■ Work request
When you repeat the entries, reproduce each line exactly and omit every picture.

[Saved data entries]
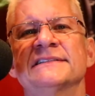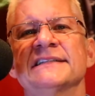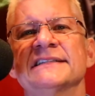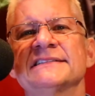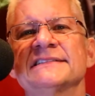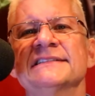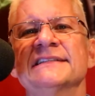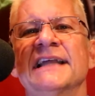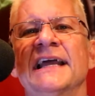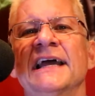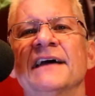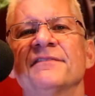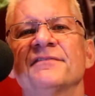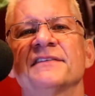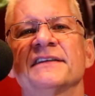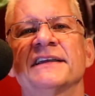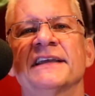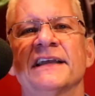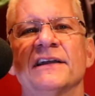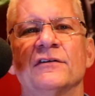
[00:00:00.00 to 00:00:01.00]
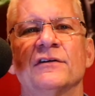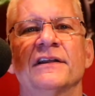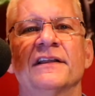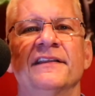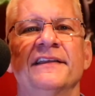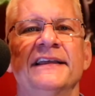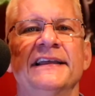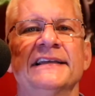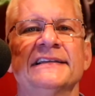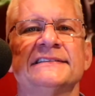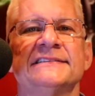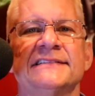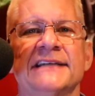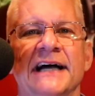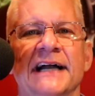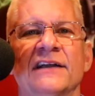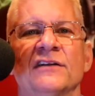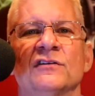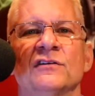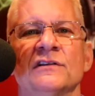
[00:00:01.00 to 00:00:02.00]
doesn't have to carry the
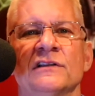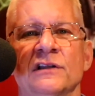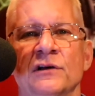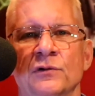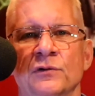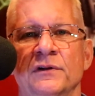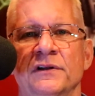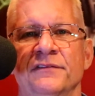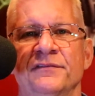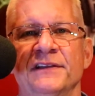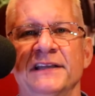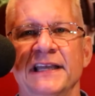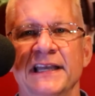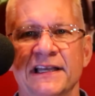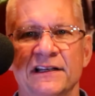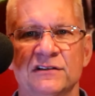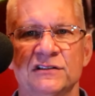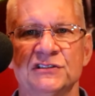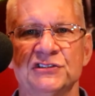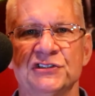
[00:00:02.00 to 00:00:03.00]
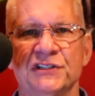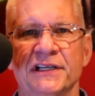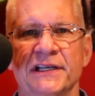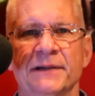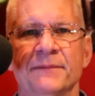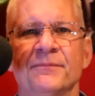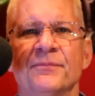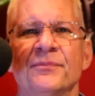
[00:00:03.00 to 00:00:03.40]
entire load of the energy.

■ Completed task
[00:00:00.00 to 00:00:01.00]
[00:00:01.00 to 00:00:02.00]
doesn't have to carry the
[00:00:02.00 to 00:00:03.00]
[00:00:03.00 to 00:00:03.40]
entire load of the energy.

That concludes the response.